# WHAT TO DO
Even the shortest line counts, so transcribe all the data exactly.

____________

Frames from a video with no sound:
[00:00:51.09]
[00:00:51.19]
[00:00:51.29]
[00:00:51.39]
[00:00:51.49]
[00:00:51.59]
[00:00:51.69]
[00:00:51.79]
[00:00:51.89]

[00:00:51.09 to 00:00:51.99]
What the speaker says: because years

____________

# RESULT FOR THIS EXERCISE
Frames from a video with no sound:
[00:00:51.09]
[00:00:51.19]
[00:00:51.29]
[00:00:51.39]
[00:00:51.49]
[00:00:51.59]
[00:00:51.69]
[00:00:51.79]
[00:00:51.89]

[00:00:51.09 to 00:00:51.99]
What the speaker says: because years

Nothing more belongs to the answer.